= Senior Community Service Employment Program =

The Senior Community Service Employment Program (SCSEP) is a program of the United States Department of Labor, its Employment and Training Administration, to help more senior citizens get back into or remain active in the labor workforce. It is a community service and work-based training program. It does this through job skill training and employment assistance with an emphasis on getting a ready job with a suitable and cooperating company or organisation. In such a setting, the worker is paid the United States minimum wage, or the highest of Federal, State or local minimum wage, or the prevailing wage, for an average of 20 hours per week, and experiences on-the-job learning and newly acquired skills use. The intention is that through these community jobs, the older worker will gain a permanent job, not subsidized by federal government funds.

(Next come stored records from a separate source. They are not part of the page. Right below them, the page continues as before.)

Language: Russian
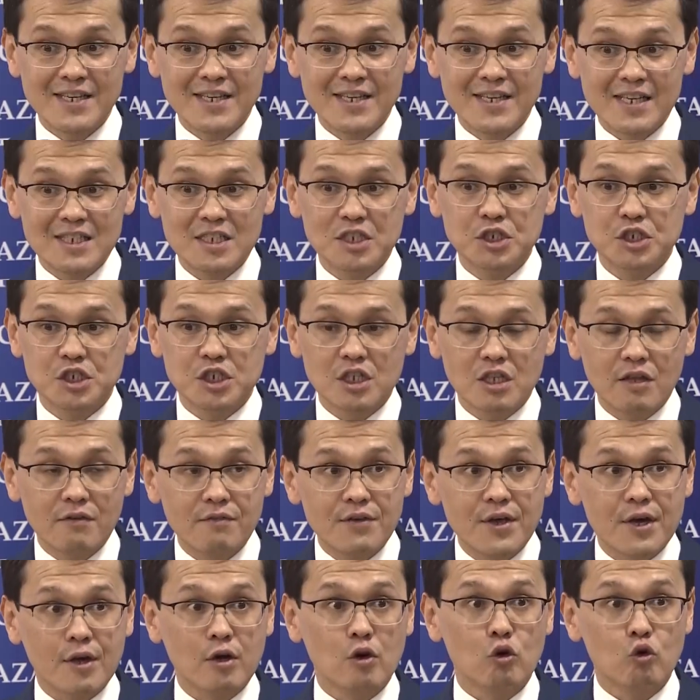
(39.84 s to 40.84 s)
Если
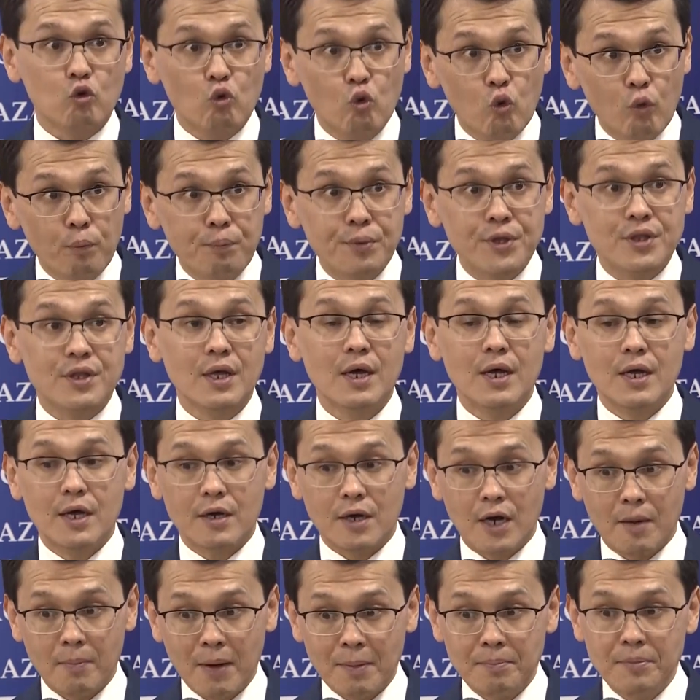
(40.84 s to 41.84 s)
человек купит
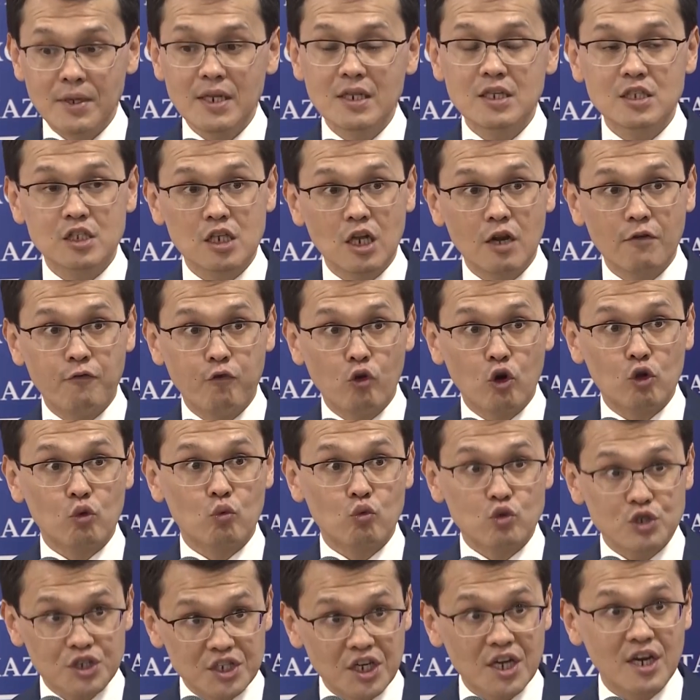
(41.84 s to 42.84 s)
а, мобильный телефон
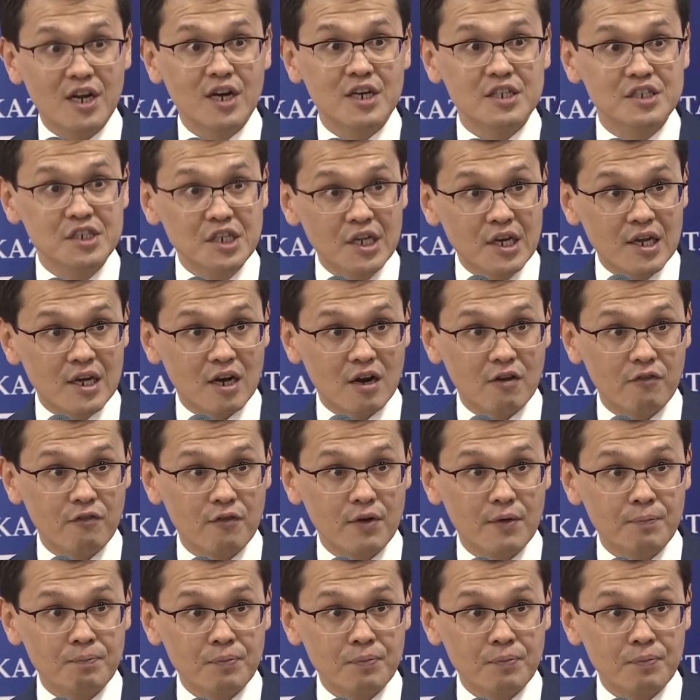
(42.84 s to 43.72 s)
у серых дилеров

People who are 55 or older can obtain job training and job search services from SCSEP. In each area of the country, SCSEP services are accessed through local organizations. These are usually nonprofits, but sometimes a state agency will administer the program.

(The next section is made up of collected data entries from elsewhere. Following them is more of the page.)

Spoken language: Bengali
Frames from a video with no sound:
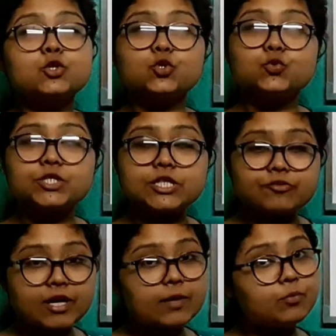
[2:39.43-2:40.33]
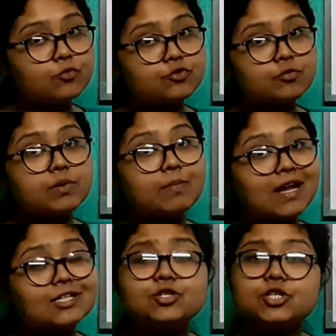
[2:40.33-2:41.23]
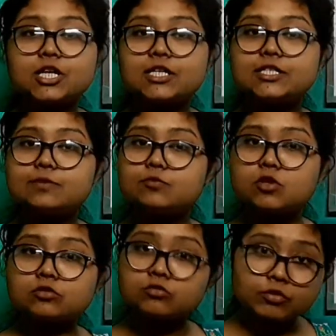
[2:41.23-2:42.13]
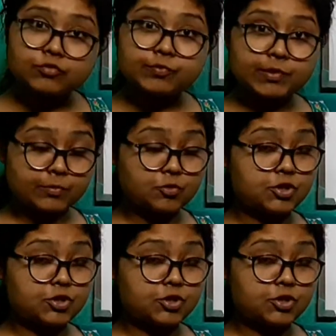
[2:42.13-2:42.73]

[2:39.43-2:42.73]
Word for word: সূর্যের রে পৌঁছবে মানে সেখানে জীবজগৎ গড়ে উঠবে এবং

== Eligibility guidelines ==
The participant must be at least 55 years of age and have a family income less than 125% of the Department of Health and Human Services' poverty level. There are certain exclusions in the income calculation, such as Social Security Disability Insurance (SSDI).

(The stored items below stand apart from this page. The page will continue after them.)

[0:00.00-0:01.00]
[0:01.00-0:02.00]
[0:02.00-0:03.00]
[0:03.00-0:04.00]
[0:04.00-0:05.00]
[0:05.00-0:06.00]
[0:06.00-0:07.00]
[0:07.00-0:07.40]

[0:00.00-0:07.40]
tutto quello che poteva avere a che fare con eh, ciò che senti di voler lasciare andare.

Enrollment priority is given to persons:

 who are 65 years of age or older;

 have a disability;

 have limited English proficiency;

 have low literacy skills;

 reside in a rural area;

 are veterans (or eligible spouses of veterans) for purposes of the Jobs for Veterans Act, Pub. L. No. 107-288 (38 USC 4215(a));

 have low employment prospects;

 have failed to find employment after using services provided under the Workforce Innovation and Opportunity Act (WIOA) of 2014 (Public Law 113-128);

 are homeless or at risk for homelessness; or

 are formerly incarcerated or on supervision from release from prison or jail within five years of the date of initial eligibility determination.

== History ==
SCSEP was authorized by the United States Congress in Title V of the Older Americans Act of 1965 and its later amendments to provide subsidized, part-time, community service work based training for low-income persons age 55 or older who have poor employment prospects. The program has evolved significantly in the last 50 years. The program is administered by nonprofit organizations and local government agencies.

== Controversy ==
Experience Works, Inc., was historically the largest provider of SCSEP services. In 2015, the grantee was cited for $1.6 million in questioned costs by the Department of Labor. The report details the use of unrestricted and accrued annual leave to cover a $1.6 million grant overspend, which $1.4 million was used to pay participant wages and fringe benefits, the misuse of federal funds to cover activities including first-class travel, pet hotels, fruit bouquets, personal loans to the CEO, and frequent credit card use on entertainment and prohibited lobbying. The number now totals approximately $2 million in questioned expenses. In 2016, the U.S. Department of Labor issued a follow-up report critical of current management for not taking any corrective actions to restore funds. As a result, the U.S. Department of Labor has revamped the funding for SCSEP and the Inspector General has expanded the investigation into the activities of the previous management. The federal investigation is aided by a whistleblower and other former employees. The whistleblower, later self-identified as Paul DelPonte, was granted federal protection and was appointed head of the National Crime Prevention Council in 2021. In September, 2016 the Inspector General issued a preliminary report describing the organization as financial insolvent and took steps to curtail and eliminate federal funding. Subsequently, more than 100 employees were terminated as a result of the funding reduction and were paid only part of their accrued leave. Experience Works was forced to cease operations in 2020.

== Funding ==
SCSEP has received stable funding of $434,371,000 during the last several years. The Trump administration has called for the elimination of the program, which is meeting some resistance in Congress.

The most recent budget proposal from the White House would eliminate the program entirely.